Canicule : Pendant que la planète brûle, l’extrême droite vend des climatiseurs

Visuel Canicule : Pendant que la planète brûle, l’extrême droite vend des climatiseurs
Par Génération•s

38,2°C. La France vient de battre son record historique de température maximale moyenne.

Pendant que la population étouffe sous la chaleur, l’extrême droite revient sur des années de climatoscepticisme avec une solution miracle : un grand plan clim.

Spoiler : c’est n’importe quoi.

Les climatiseurs refroidissent les logements en rejetant de l’air chaud dans des rues déjà bouillantes.
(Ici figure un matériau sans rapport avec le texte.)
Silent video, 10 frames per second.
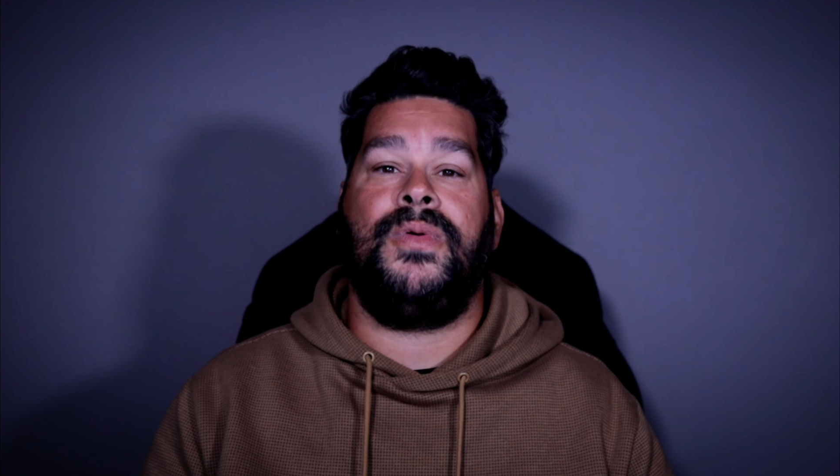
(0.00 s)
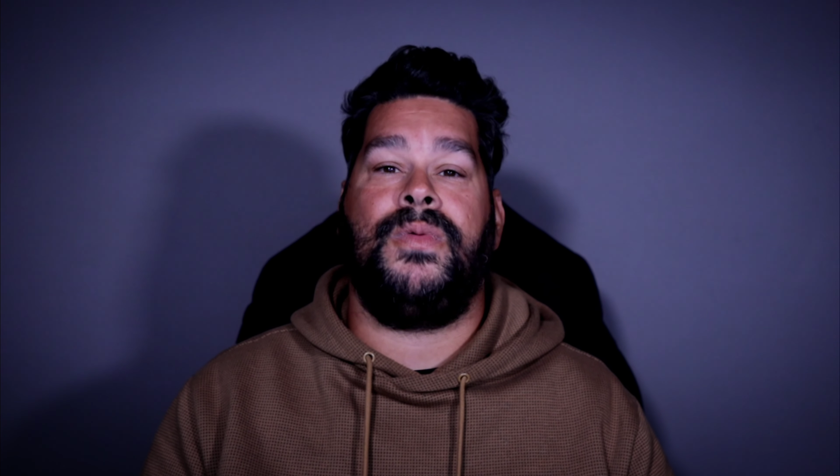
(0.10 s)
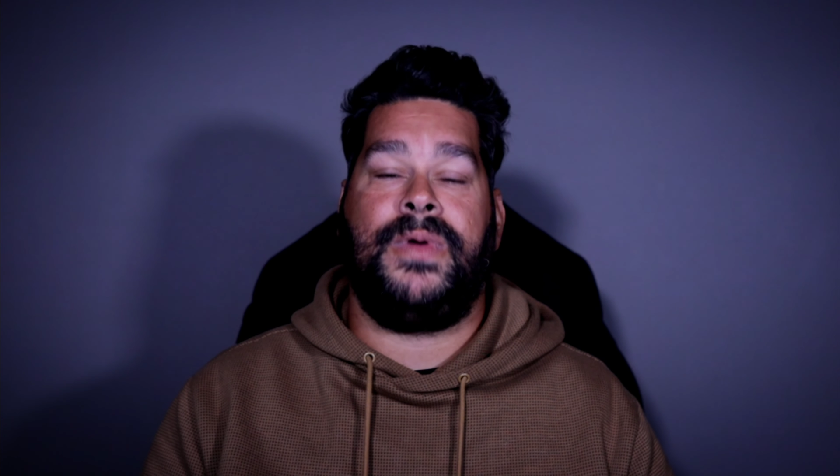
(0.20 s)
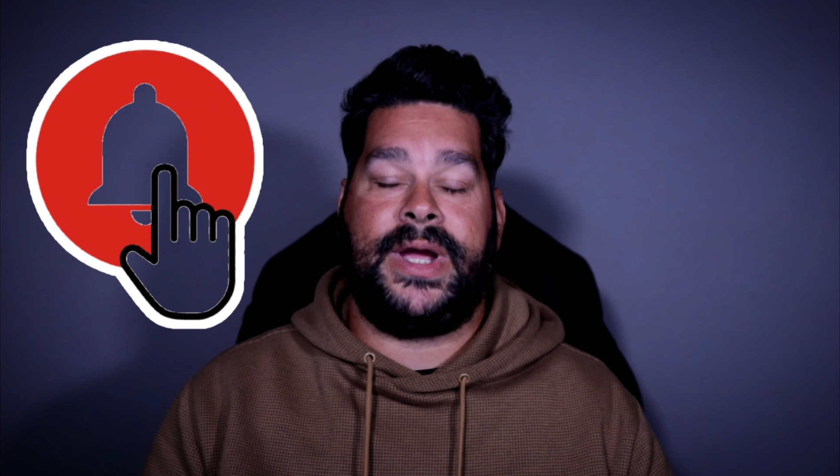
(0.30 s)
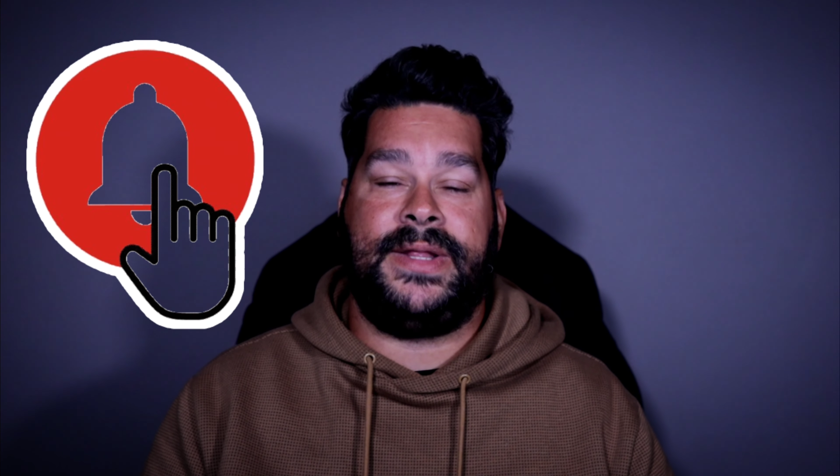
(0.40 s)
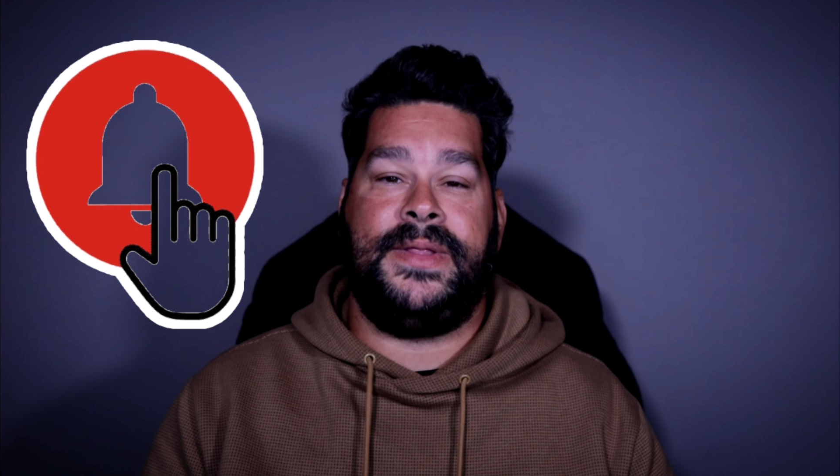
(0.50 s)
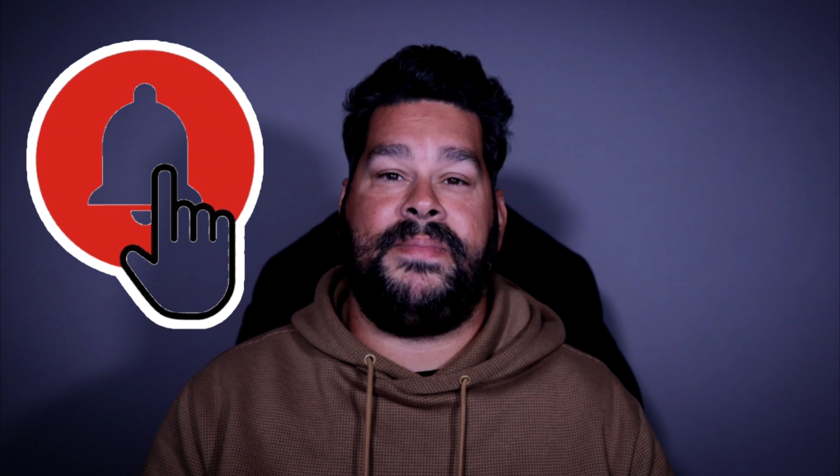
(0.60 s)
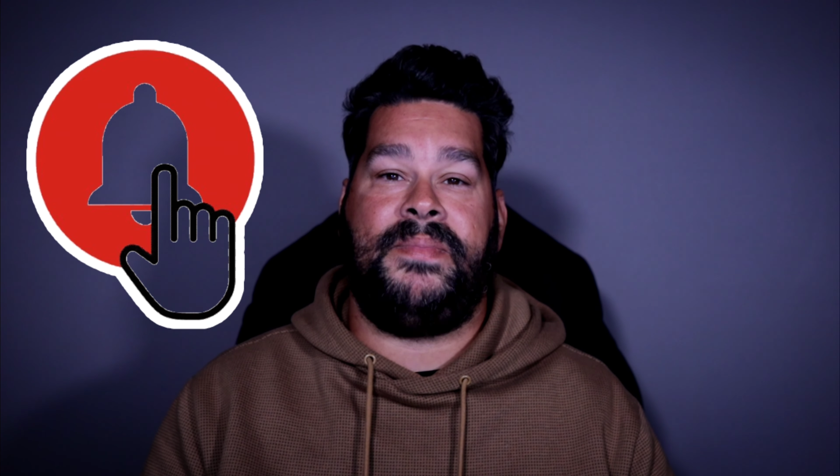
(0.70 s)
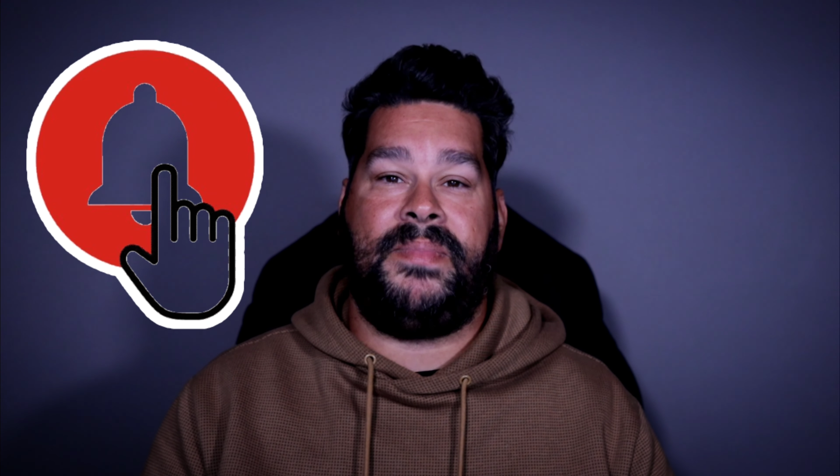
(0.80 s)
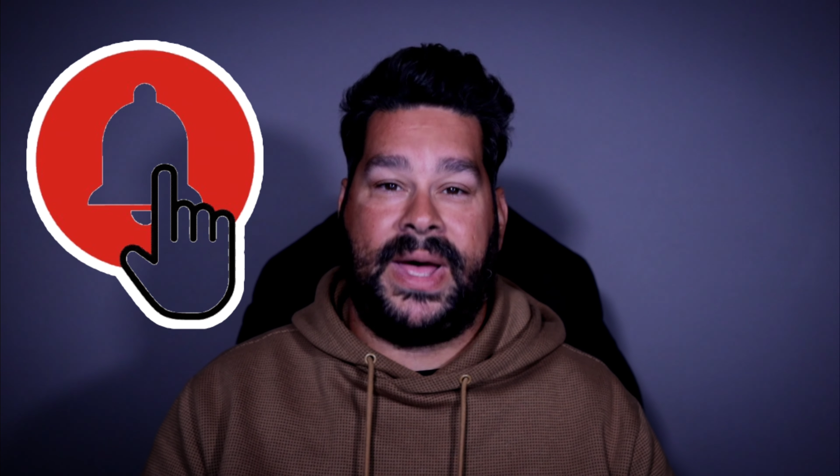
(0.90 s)
Ring the
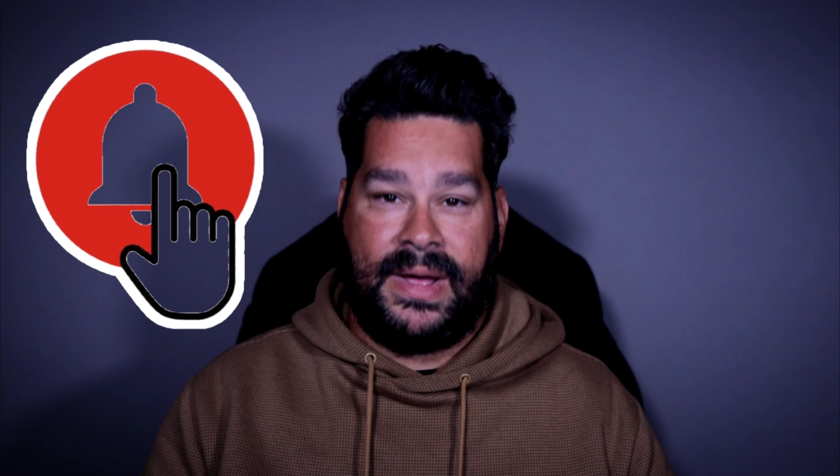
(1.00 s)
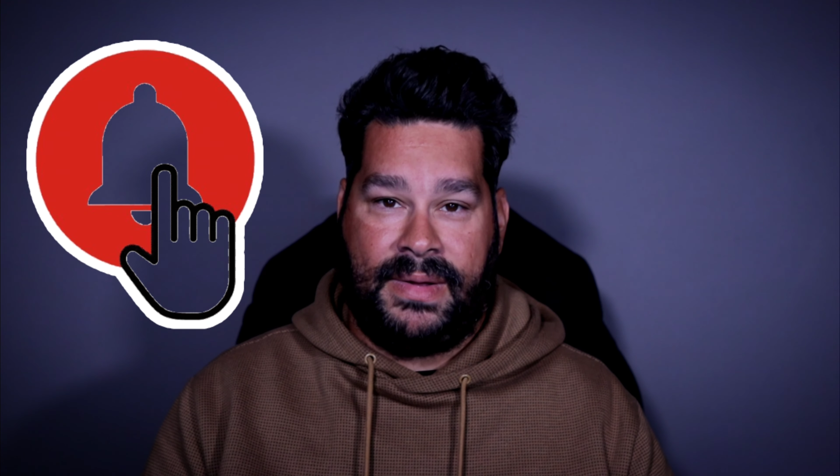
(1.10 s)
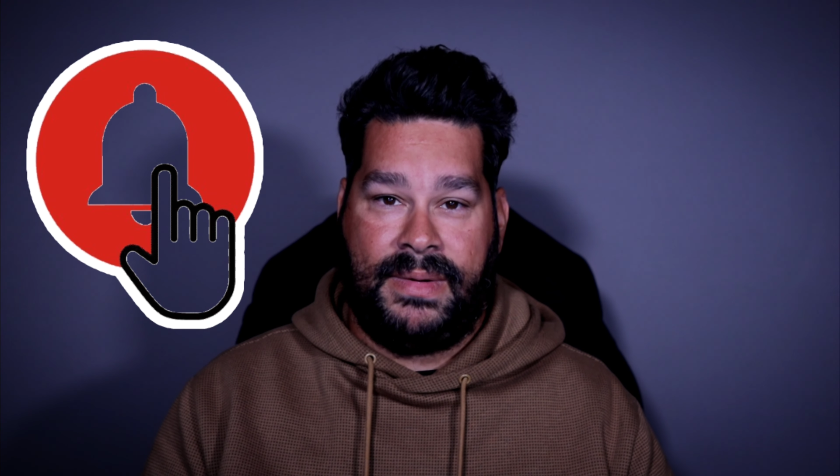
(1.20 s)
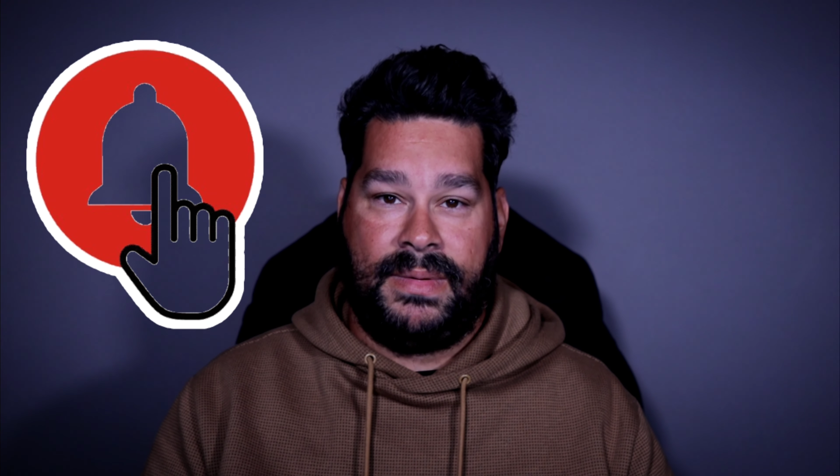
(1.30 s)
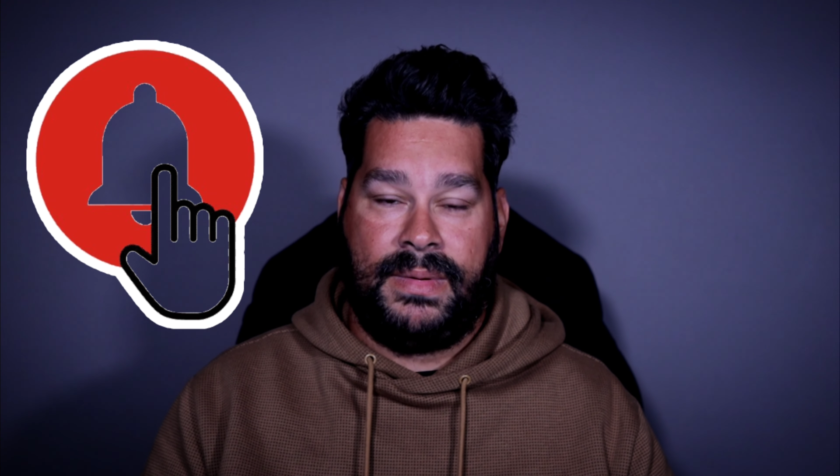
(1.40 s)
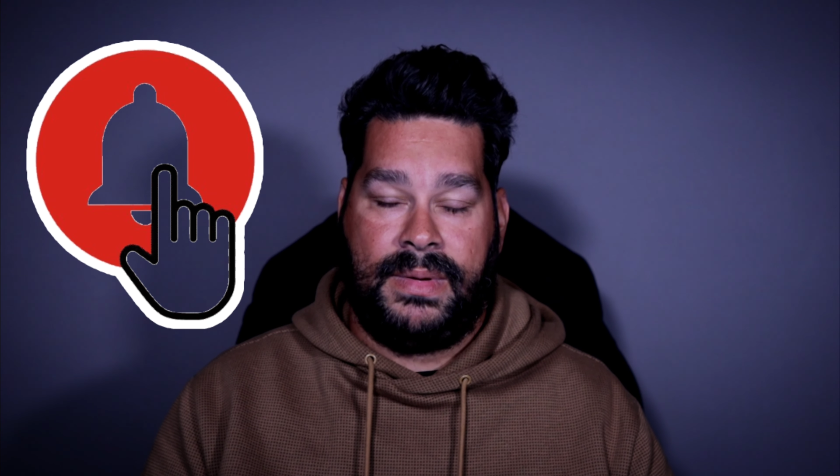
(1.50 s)
bell.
Ils alimentent les îlots de chaleur urbains et font remonter les températures extérieures. Dans les passoires énergétiques, ils font exploser les factures. Celles et ceux qui ne peuvent pas se l’offrir subissent la chaleur rejetée par les autres.

Le tout-clim est une diversion. Une solution individualiste et inégalitaire qui aggrave le problème qu’elle prétend résoudre. Cohérent de la part du RN.

Derrière ce débat, le véritable enjeu est beaucoup plus fondamental. Il relève de notre survie. Après des années d’alertes ignorées, d’inaction et de reculs écologiques, les conséquences sont là. En 2050, il fera régulièrement plus de 50 degrés en France.

Nos bâtiments, nos villes, nos modes de vie ne sont pas conçus pour faire face à une telle chaleur. Les premiers à en mourir seront les mêmes qu’aujourd’hui : enfants, aîné·es, habitant·es des quartiers populaires, des logements mal isolés, ou sans logement du tout.

Les vraies réponses sont collectives : rénovation thermique des bâtiments, végétalisation des villes, adaptation des horaires de travail, services publics climatisés et accessibles à toutes et tous. Et surtout, une transformation profonde de nos modes de production et de consommation. En finir avec un modèle économique qui sacrifie la planète pour le profit de quelques-uns.

On ne lutte pas contre le réchauffement climatique avec des climatiseurs, mais avec des choix politiques courageux, à la hauteur de ce qui nous attend. Il n’y a plus de temps à perdre.